Приближаясь к «последнему дому, за мельницей», они стали обсуждать вопрос о том, нужно ли навестить своих сограждан. Во дворе у стены стояло три велосипеда; изнутри долетал шум. «Наверняка у них гости из города», – заметил Эрнесто. Это обстоятельство, с одной стороны, заинтересовало их, а с другой – сильнее заставило задуматься. Полные сомнений, они заглянули в низкое оконце. Веселье собравшейся компании было в самом разгаре. Одни сидели за столом, курили, пили; другие – помоложе – развлекались какой-то коллективной игрой: один из них сидел на стуле, лицом к стене, выставив за спину правую ладонь под левой подмышкой, а левую приложив к щеке; другие так крепко били его по этой подставленной ладони, что он чуть не падал при каждом ударе. Игра продолжалась до тех пор, пока он не угадывал, кто нанес очередной удар, и тогда садился другой. Каждый удар посильнее и каждый промах сидевшего вызывали взрыв бурного веселья и смех. В конце концов сидевшему на стуле показалось, что с ним жульничают; обернувшись, он, по-видимому, отпустил какую-то крепкую шуточку, поскольку у всех отвалились челюсти. Подглядывавшим в окошко лицо его показалось знакомым; он озорно подмигивал и смешно и глупо гримасничал, поддерживая накал общего веселья; а когда он сам смеялся, то было видно, что у него не хватает переднего зуба, и это придавало его улыбке жалкий оттенок. В конце концов они узнали его: «Да это ж Шкуринич!» – вскрикнула Лизетта и почти в ужасе отскочила от окна.

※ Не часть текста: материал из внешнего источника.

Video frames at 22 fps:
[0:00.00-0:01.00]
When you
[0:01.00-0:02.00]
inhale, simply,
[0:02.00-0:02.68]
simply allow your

Это решило их сомнения, и они продолжали путь.

– Боже! Что за люди! – с горечью восклицала Лизетта. – Вспомните, и трех месяцев не прошло, как он пережил такую трагедию! У меня до сих пор стоит перед глазами: тот труп без головы, верх детской коляски в воде!.. Господи, господи!..

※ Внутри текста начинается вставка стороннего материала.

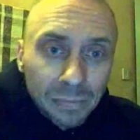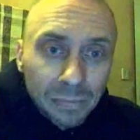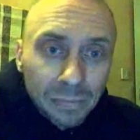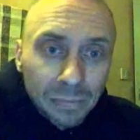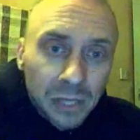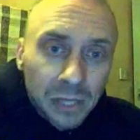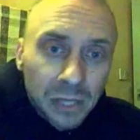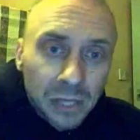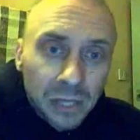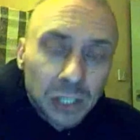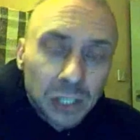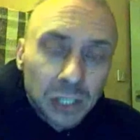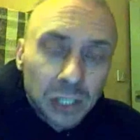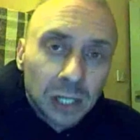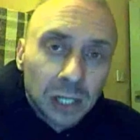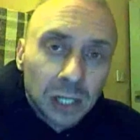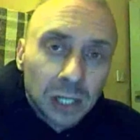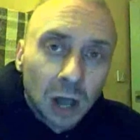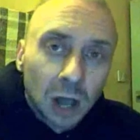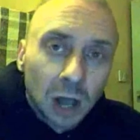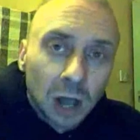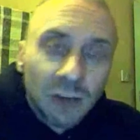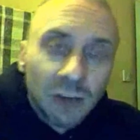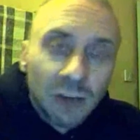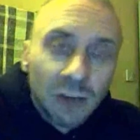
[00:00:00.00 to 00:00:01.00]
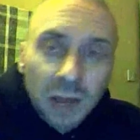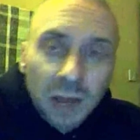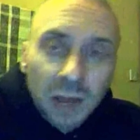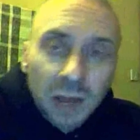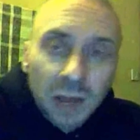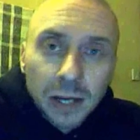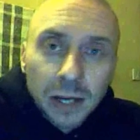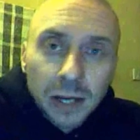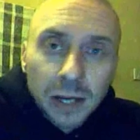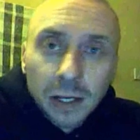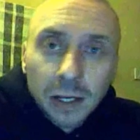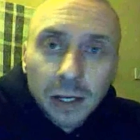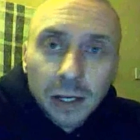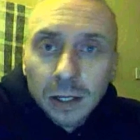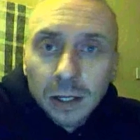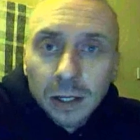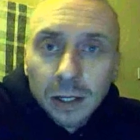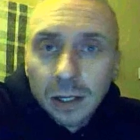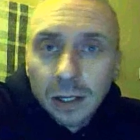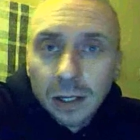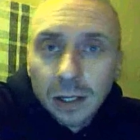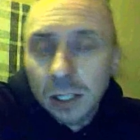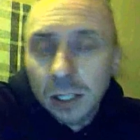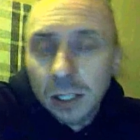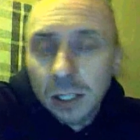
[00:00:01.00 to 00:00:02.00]
This thing that I've made
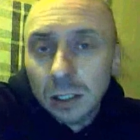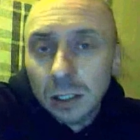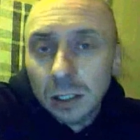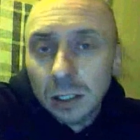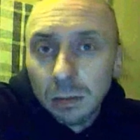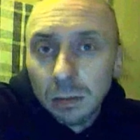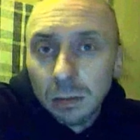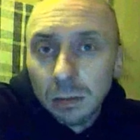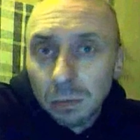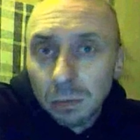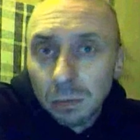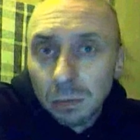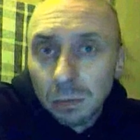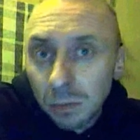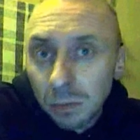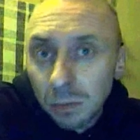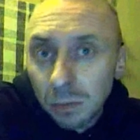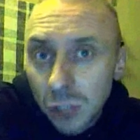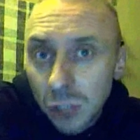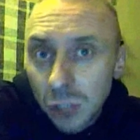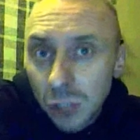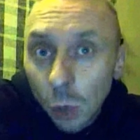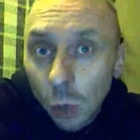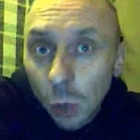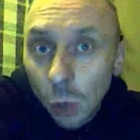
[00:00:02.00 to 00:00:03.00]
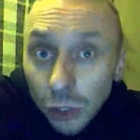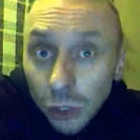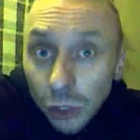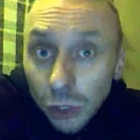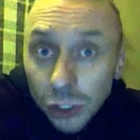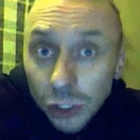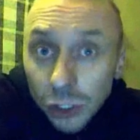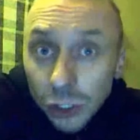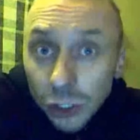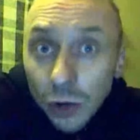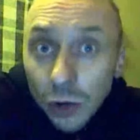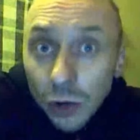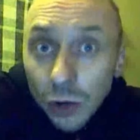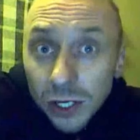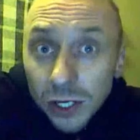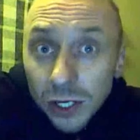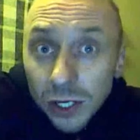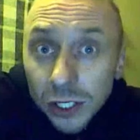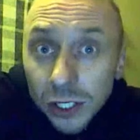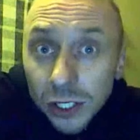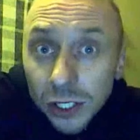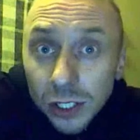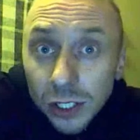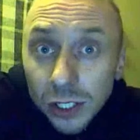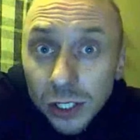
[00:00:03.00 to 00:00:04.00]
is soldered
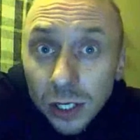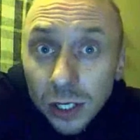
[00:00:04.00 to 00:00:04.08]
joints.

– Что поделаешь! – задумчиво отозвался шьор Карло. – Все-таки мы несправедливы, осуждая его. Вы его видели тогда, возле тела погибшей жены – и с тех пор больше, вероятно, о нем и не вспоминали. А теперь, когда вновь увидели, перед вами ожила та картина на фоне этой, и вам представляется, будто оба эти момента следуют непосредственно один за другим. Однако для него между ними пролегла целая вечность, полная страданий, боли, отчаяния! За эти три месяца он, наверное, столько намучился, что ему кажется, будто все то происходило давно, очень давно, в какой-то иной жизни. Но опять-таки, в другое мгновение ему почудится, что все случилось вчера, а затем вновь, будто миновало с тех пор десять лет…

Воцарилось молчание.

– Кто знает, – продолжал шьор Карло, – что у него на душе, когда он один, ночью, когда он не может уснуть. Может быть, он в отчаянье, задыхается от слез – а на глазах у людей считает, что должен держаться, проявить твердость!..

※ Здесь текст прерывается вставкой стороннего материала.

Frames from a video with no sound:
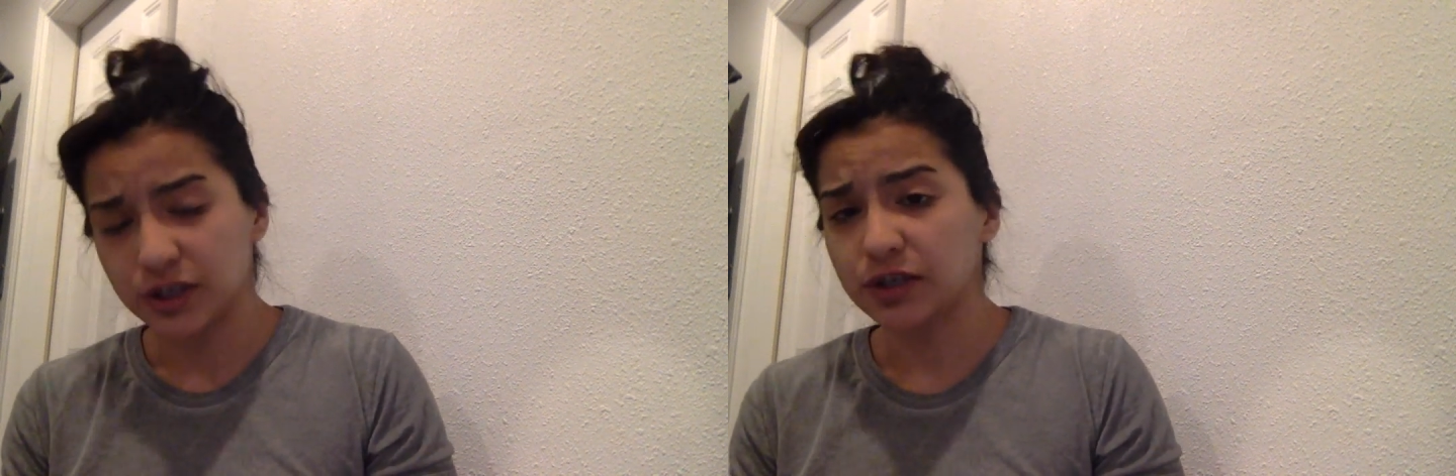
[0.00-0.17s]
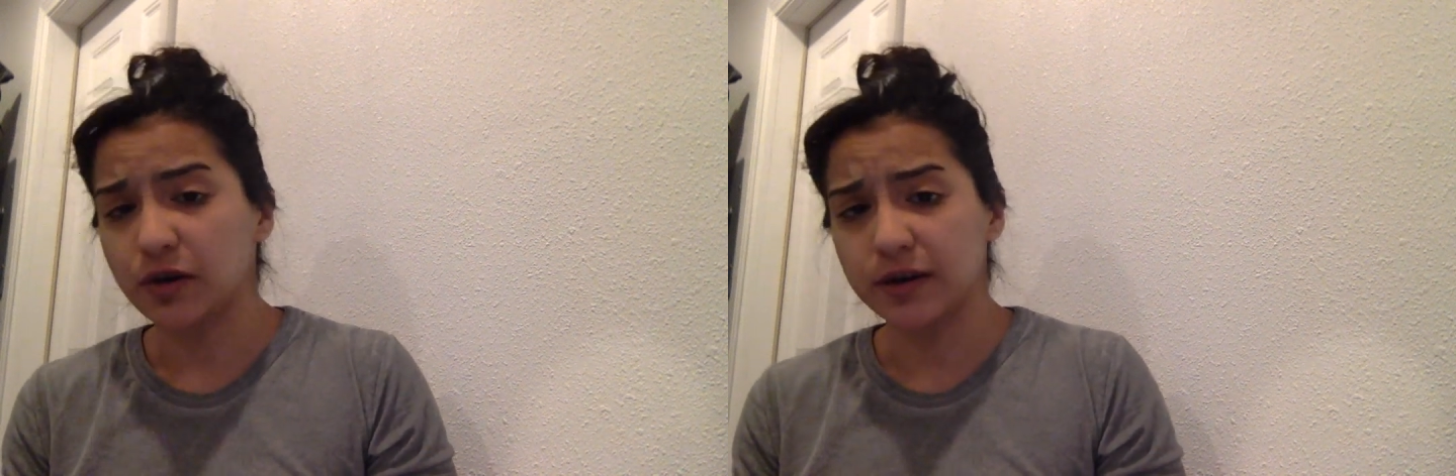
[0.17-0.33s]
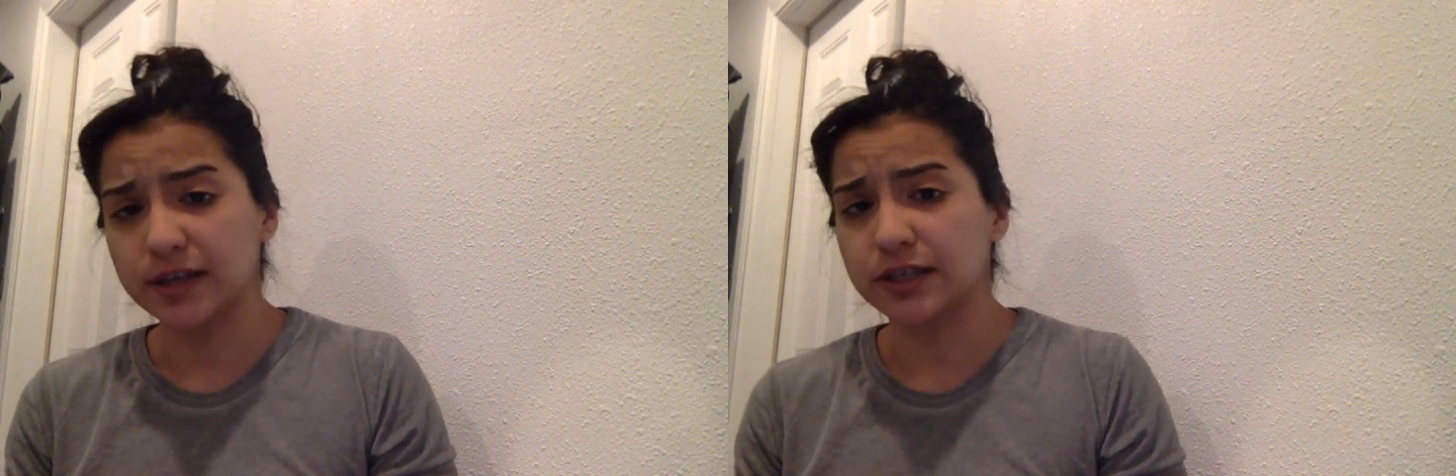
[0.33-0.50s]

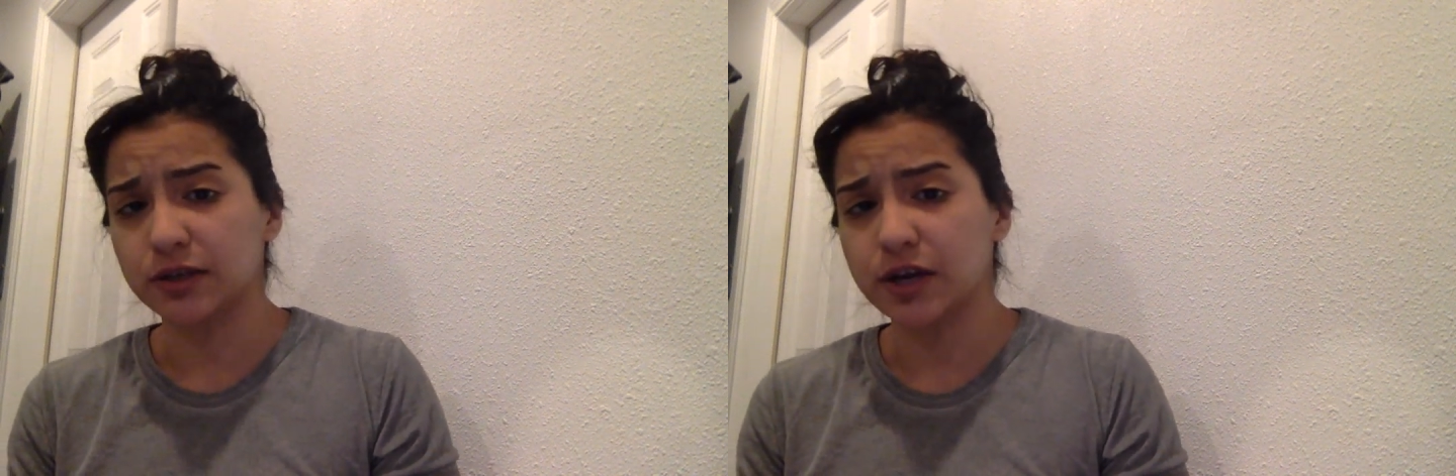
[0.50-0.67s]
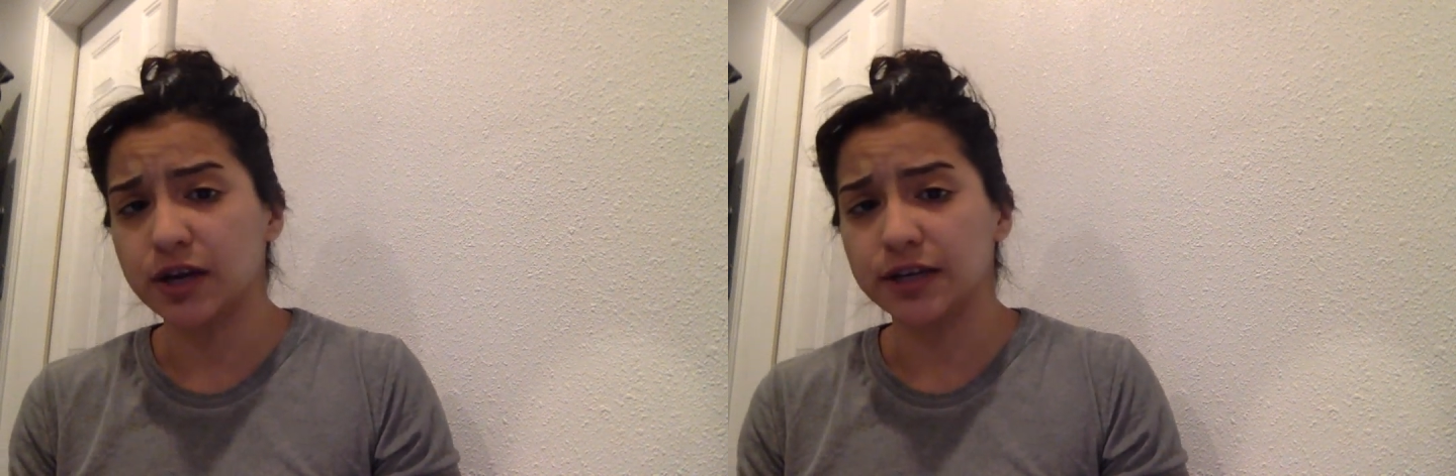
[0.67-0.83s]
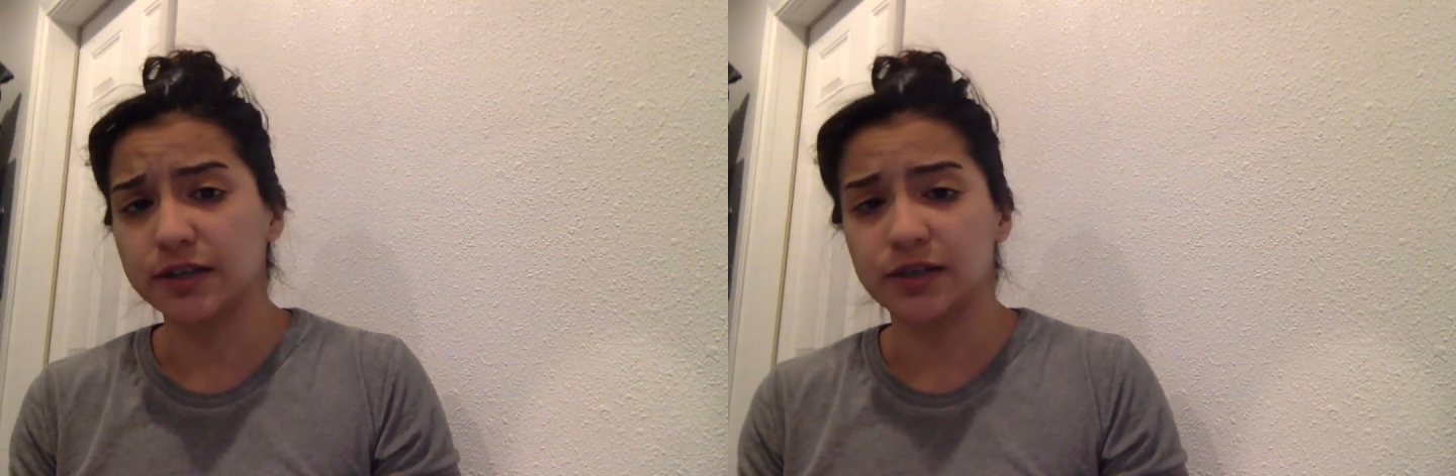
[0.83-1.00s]
So it's
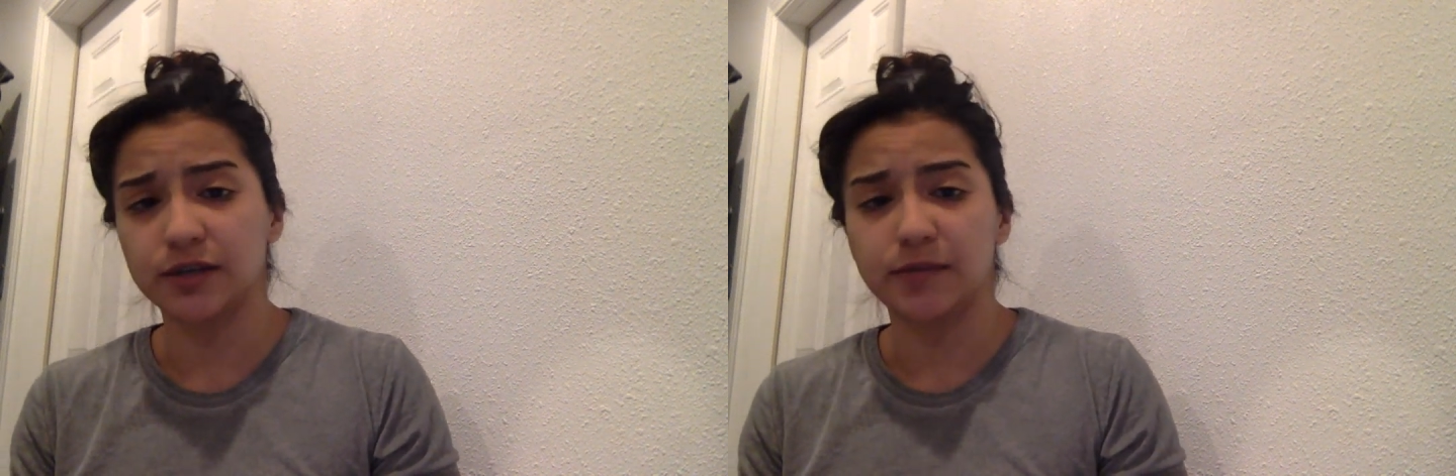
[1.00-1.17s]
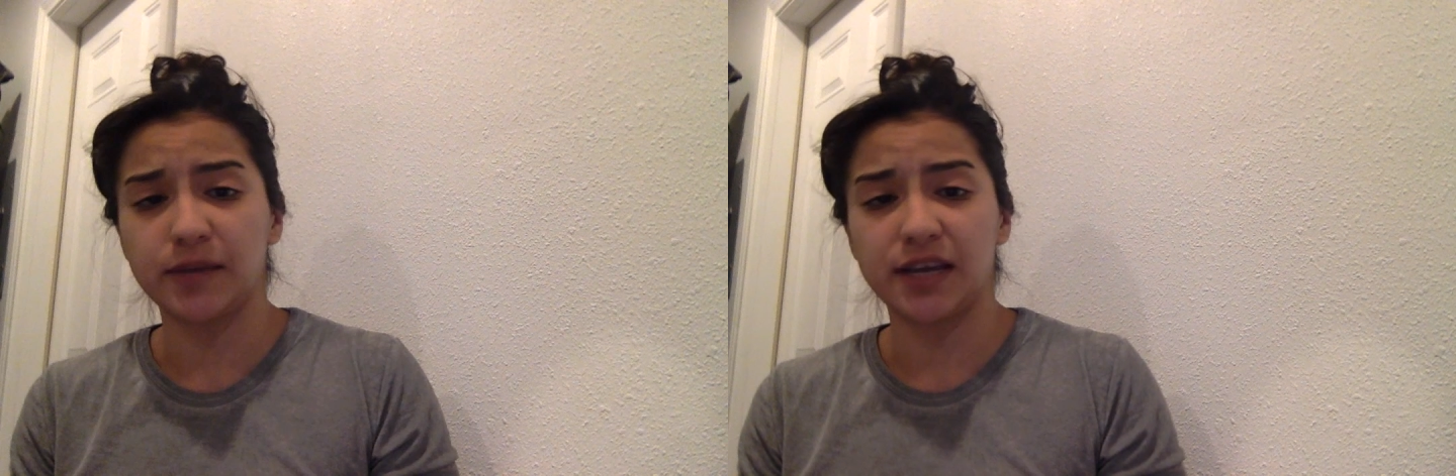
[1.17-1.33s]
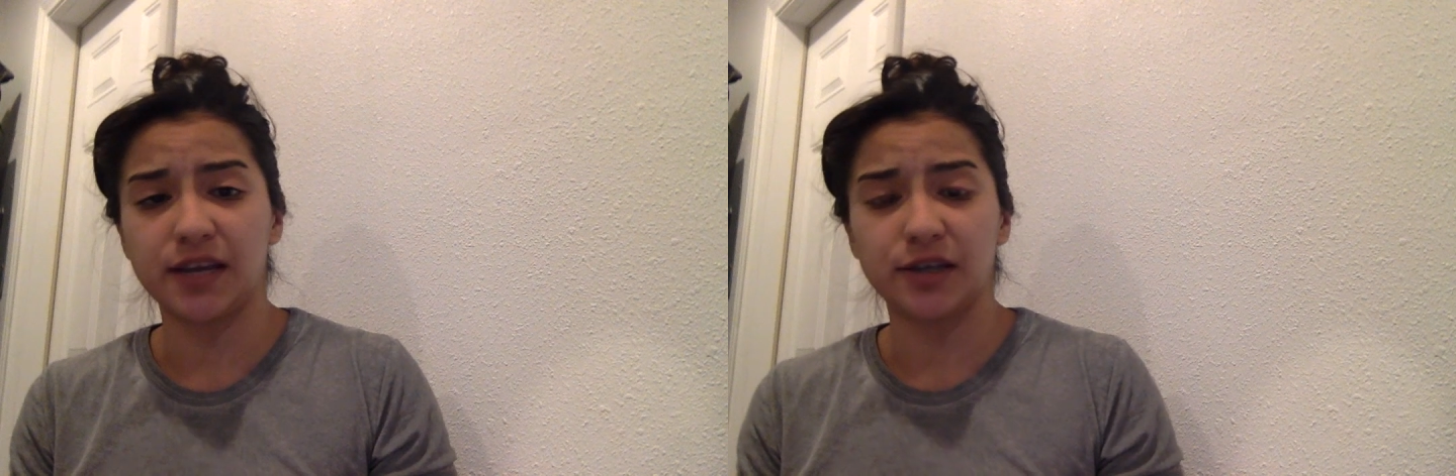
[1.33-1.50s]
good to
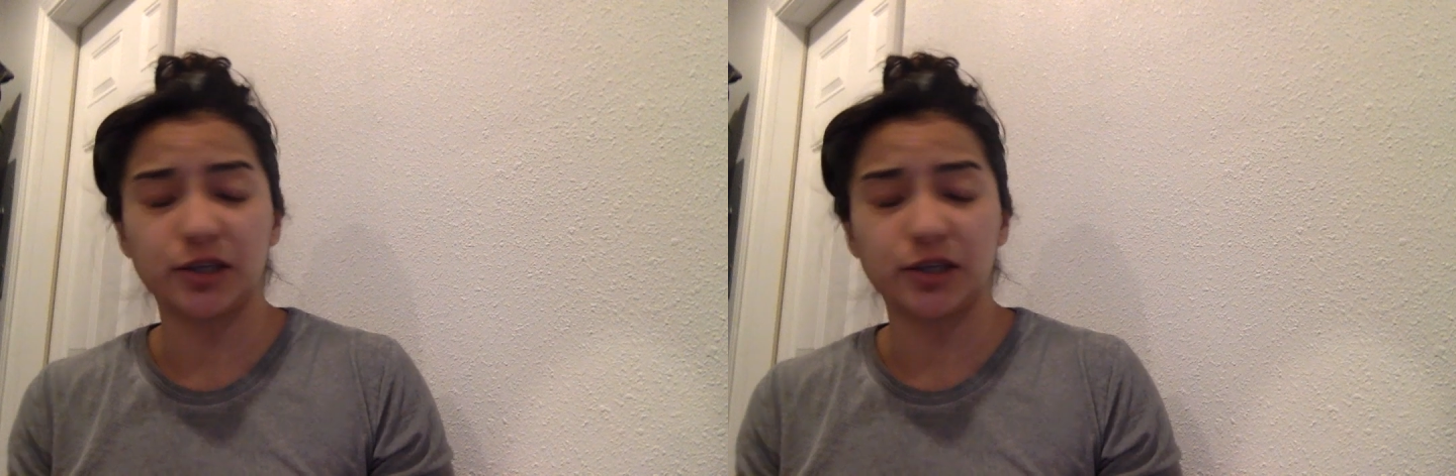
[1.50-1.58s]
be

– А вы обратили внимание, как у него дергается веко, когда он говорит? – заметил Эрнесто. – Я его давно знаю, но никогда прежде не замечал у него этого тика. Наверняка осталось с тех пор.

– Вот видите. Поглядев на него, каждый может сказать: гляди, как подмигивает, жулик эдакий! Смеется, играет глазами, болтает. А может быть, он все это делает, чтобы заглушить то, что его терзает, то, что каждую секунду распирает его, стремясь вырваться наружу? И наверное, он ищет компанию, потому что боится остаться один: его преследует видение, и ему хочется быть поглощенным чем угодно, только бы находиться с людьми. А то, что он хохочет до слез, по всей вероятности говорит о слабых нервах – он хмелеет от смеха, словно от вина… Спустя же некоторое время, когда он вновь остается один со своими мыслями и преследующими его воспоминаниями, он, должно быть, стыдится этого хохота, раскаивается, упрекает себя, и еще больше страдает…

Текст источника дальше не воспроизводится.